──────── Source material

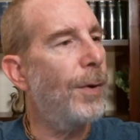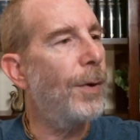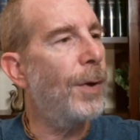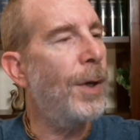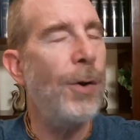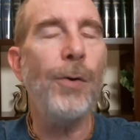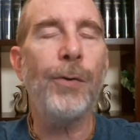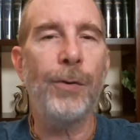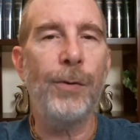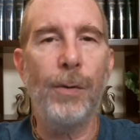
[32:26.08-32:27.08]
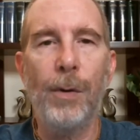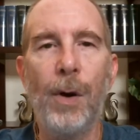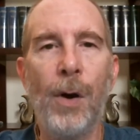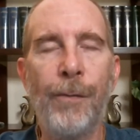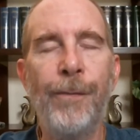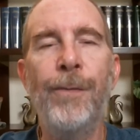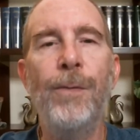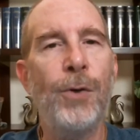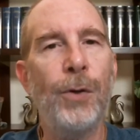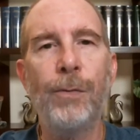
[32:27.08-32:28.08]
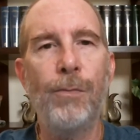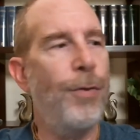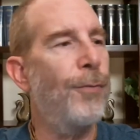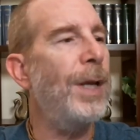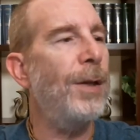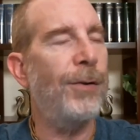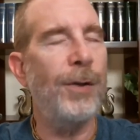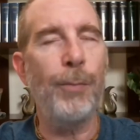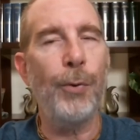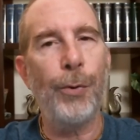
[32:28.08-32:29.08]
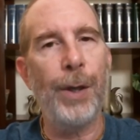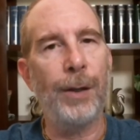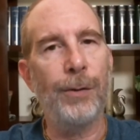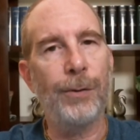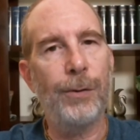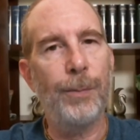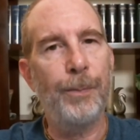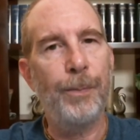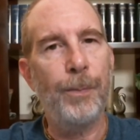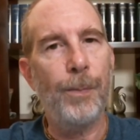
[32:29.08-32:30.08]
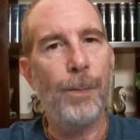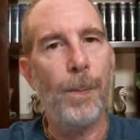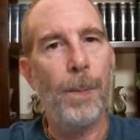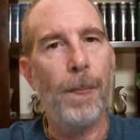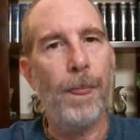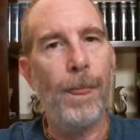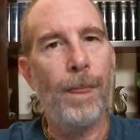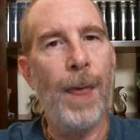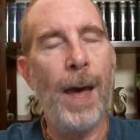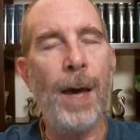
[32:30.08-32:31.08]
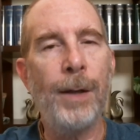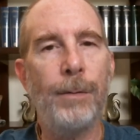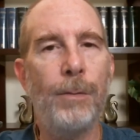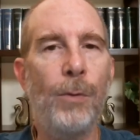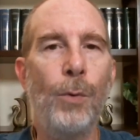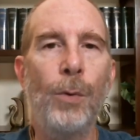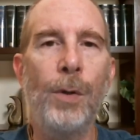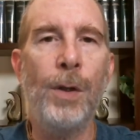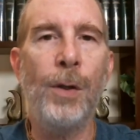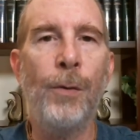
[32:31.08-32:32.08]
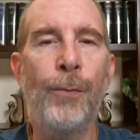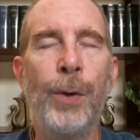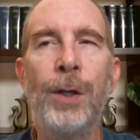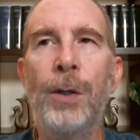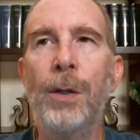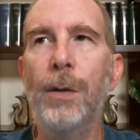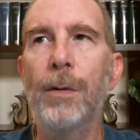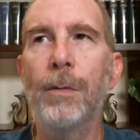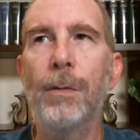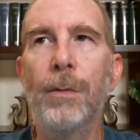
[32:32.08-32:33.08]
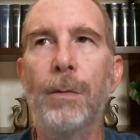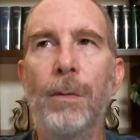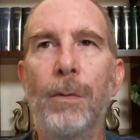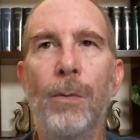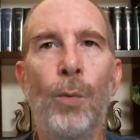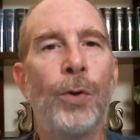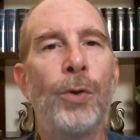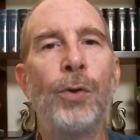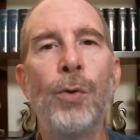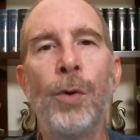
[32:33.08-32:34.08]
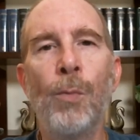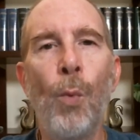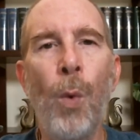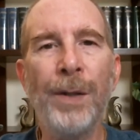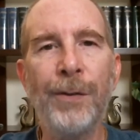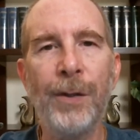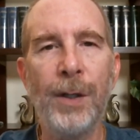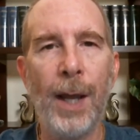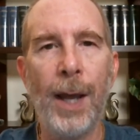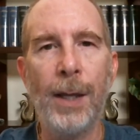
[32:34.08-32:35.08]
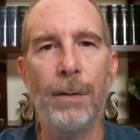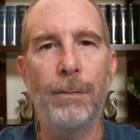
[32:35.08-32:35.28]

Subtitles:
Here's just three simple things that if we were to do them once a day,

────────────────
──────── Source material

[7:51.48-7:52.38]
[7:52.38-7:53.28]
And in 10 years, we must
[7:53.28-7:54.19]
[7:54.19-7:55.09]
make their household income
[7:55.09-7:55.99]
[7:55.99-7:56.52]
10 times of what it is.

────────────────
──────── Source material

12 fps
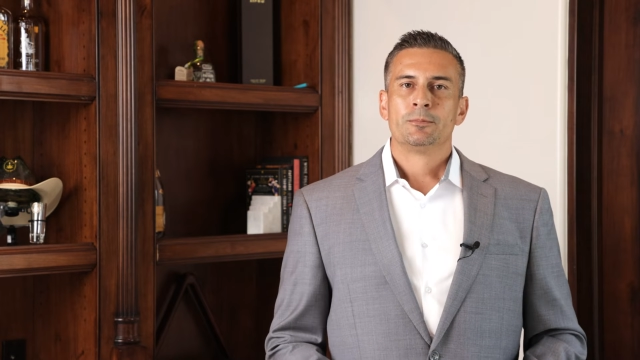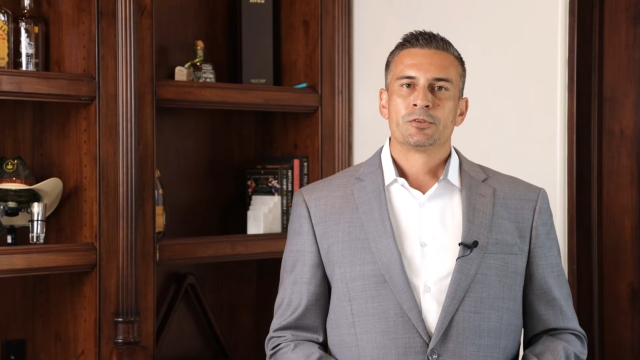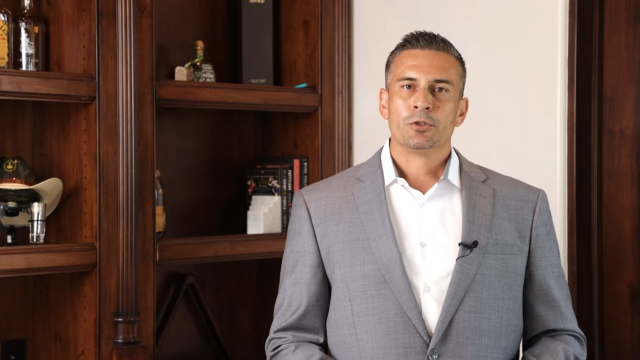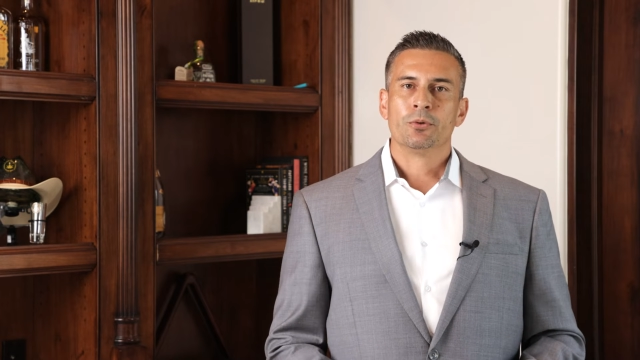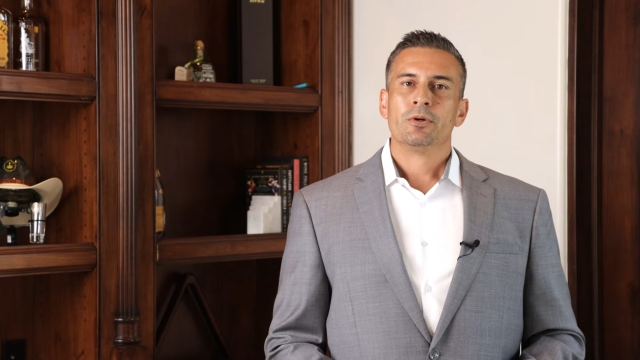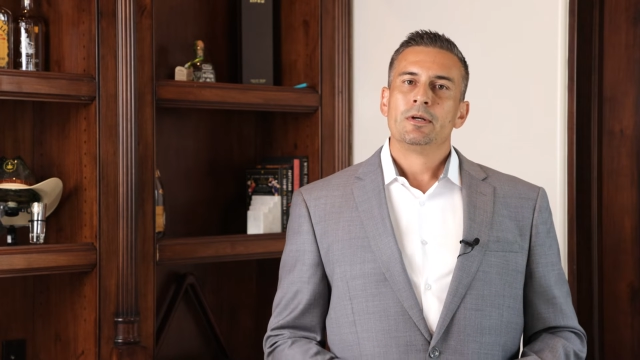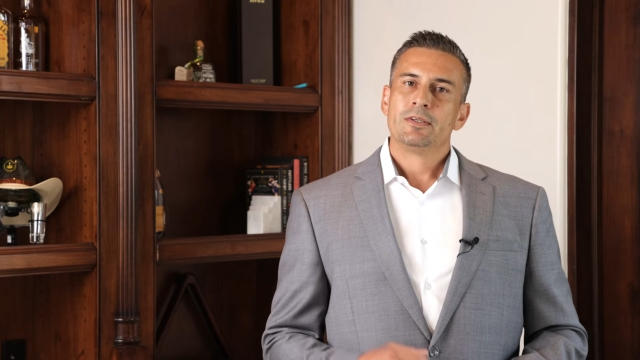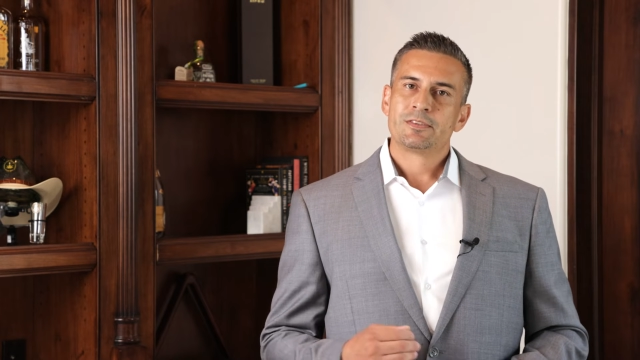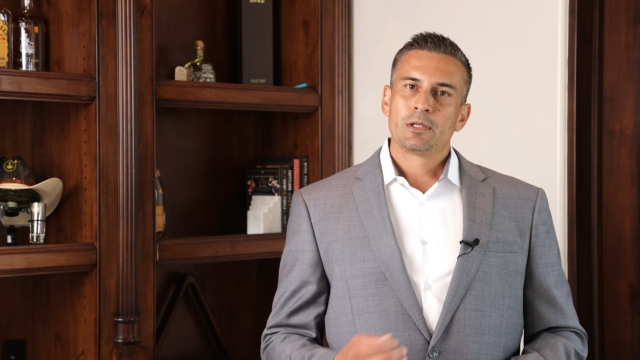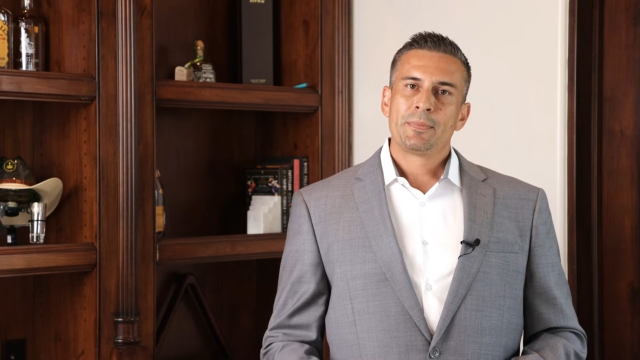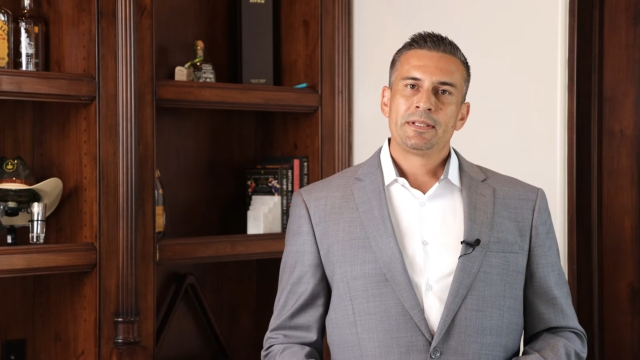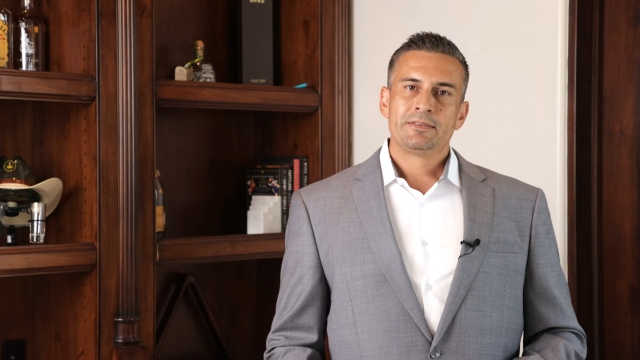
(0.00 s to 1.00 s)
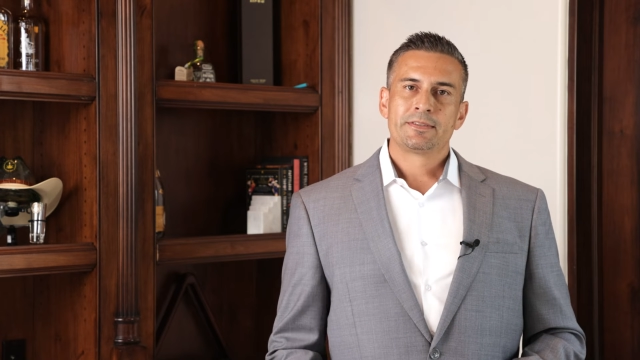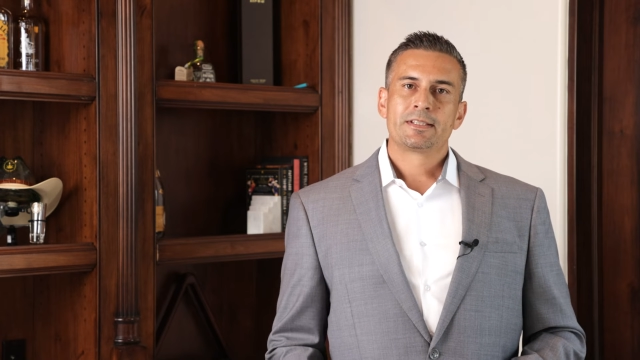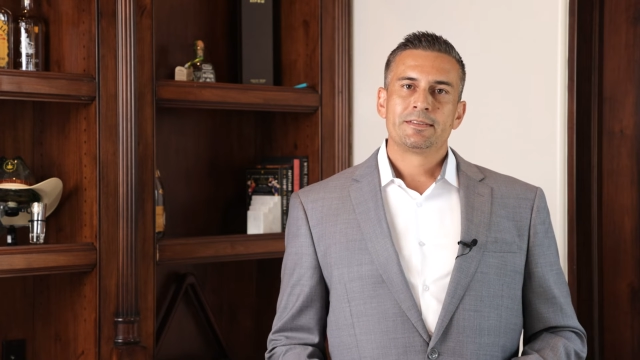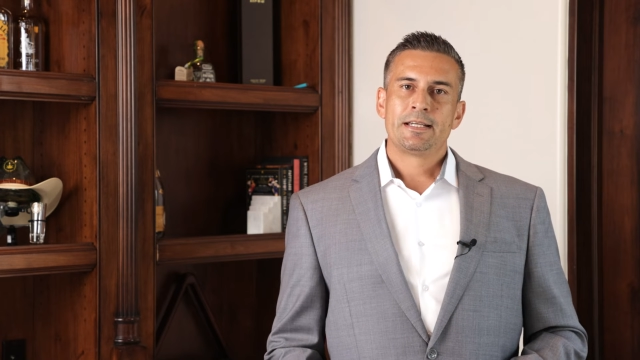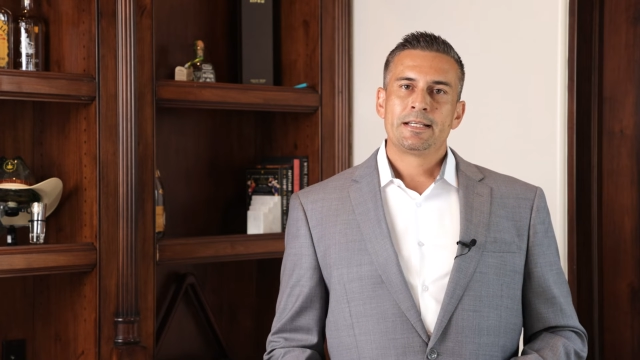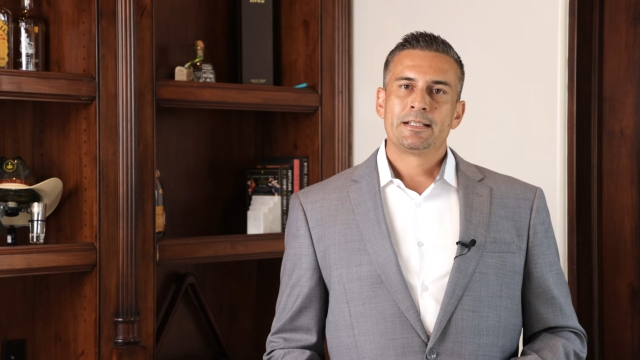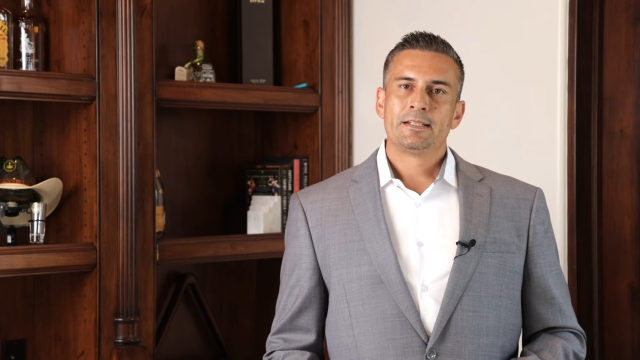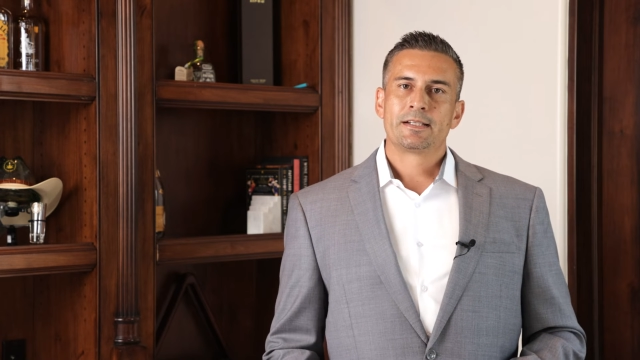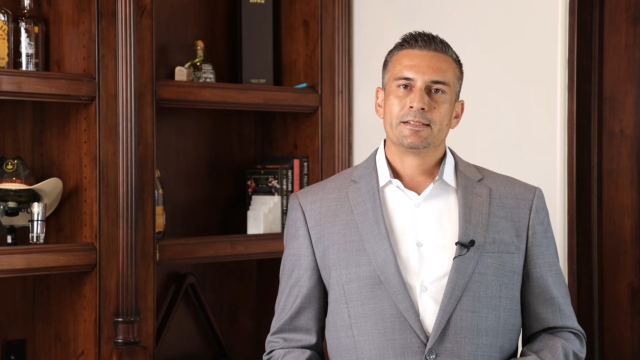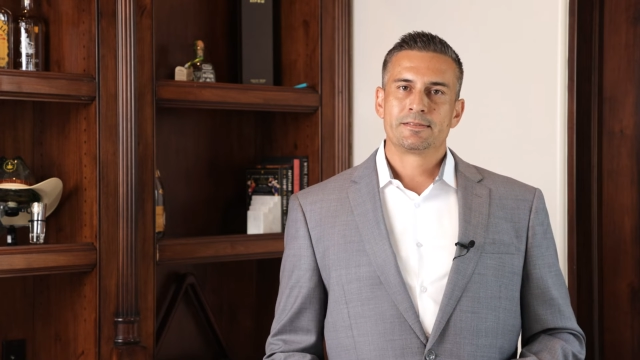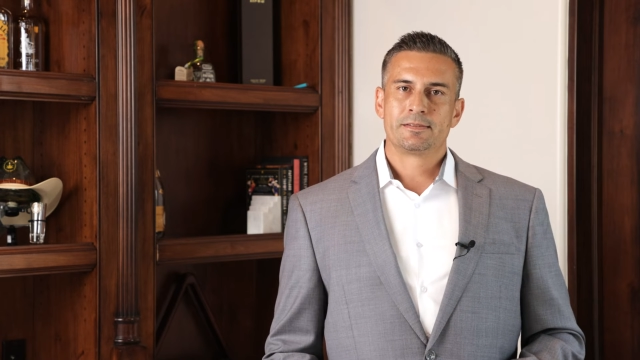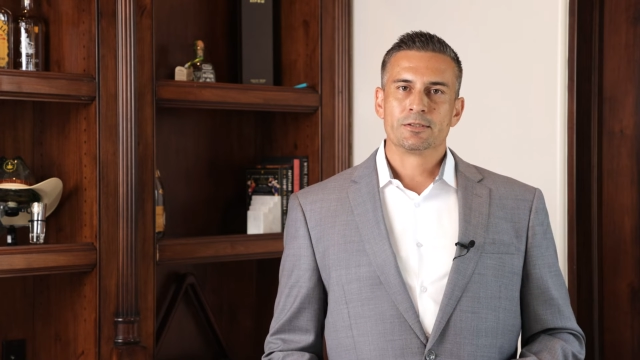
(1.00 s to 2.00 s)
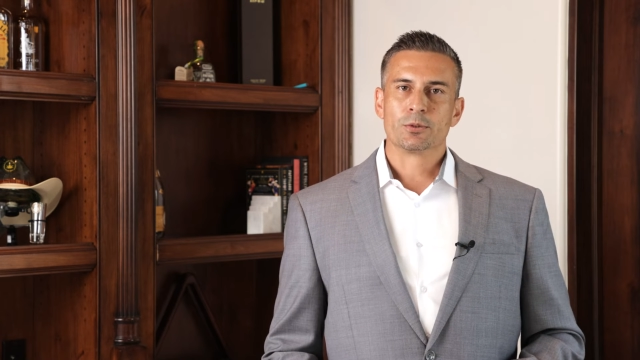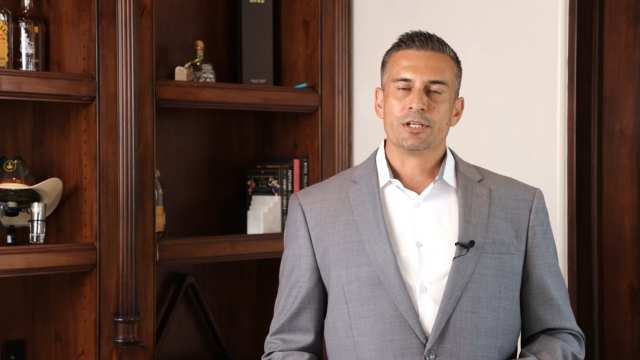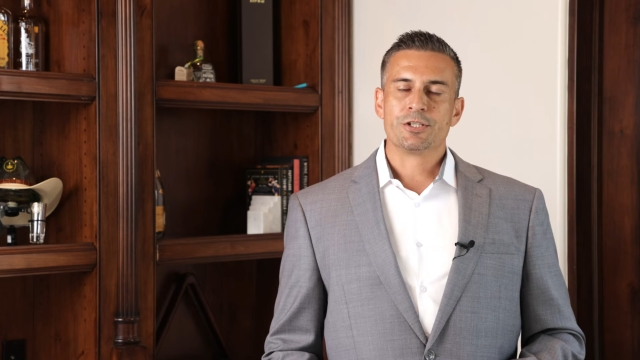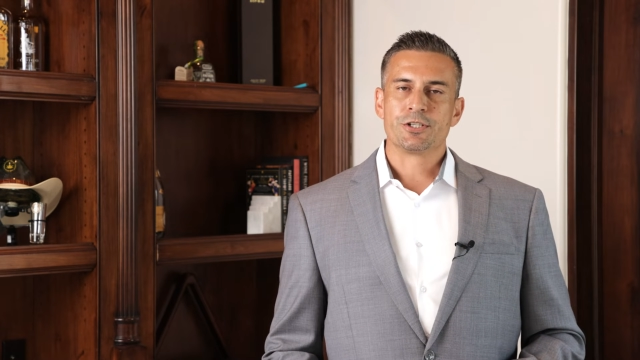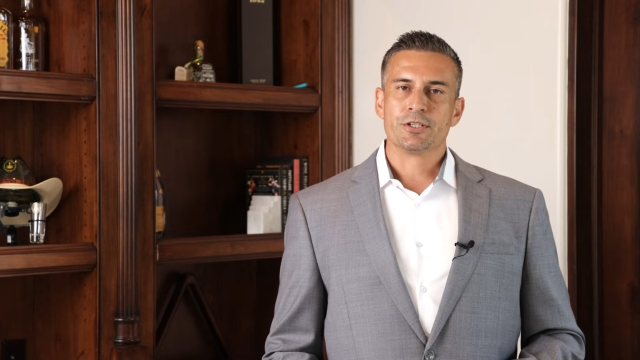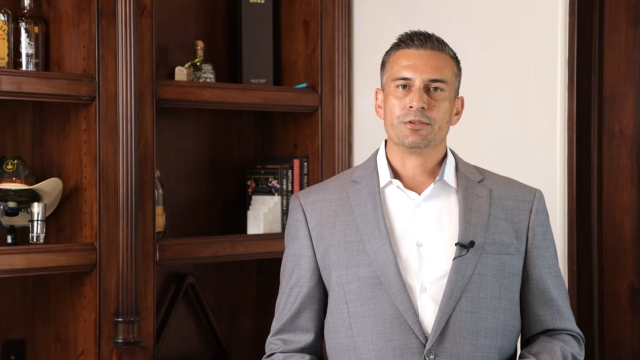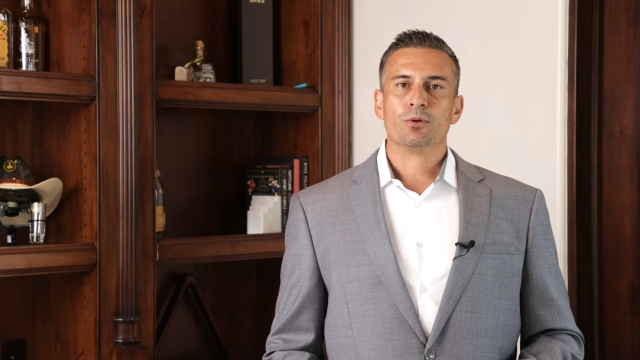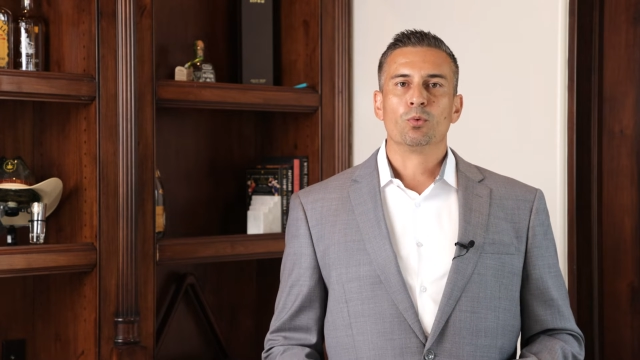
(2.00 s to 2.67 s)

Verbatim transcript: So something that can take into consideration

────────────────

#### [The task]
Leaving pictures out, output the lines of the data above from the one with "(0.00 s to 1.00 s)" through the one with "Verbatim transcript: So", word for word.

#### [Answer box]
(0.00 s to 1.00 s)
(1.00 s to 2.00 s)
(2.00 s to 2.67 s)

Verbatim transcript: So something that can take into consideration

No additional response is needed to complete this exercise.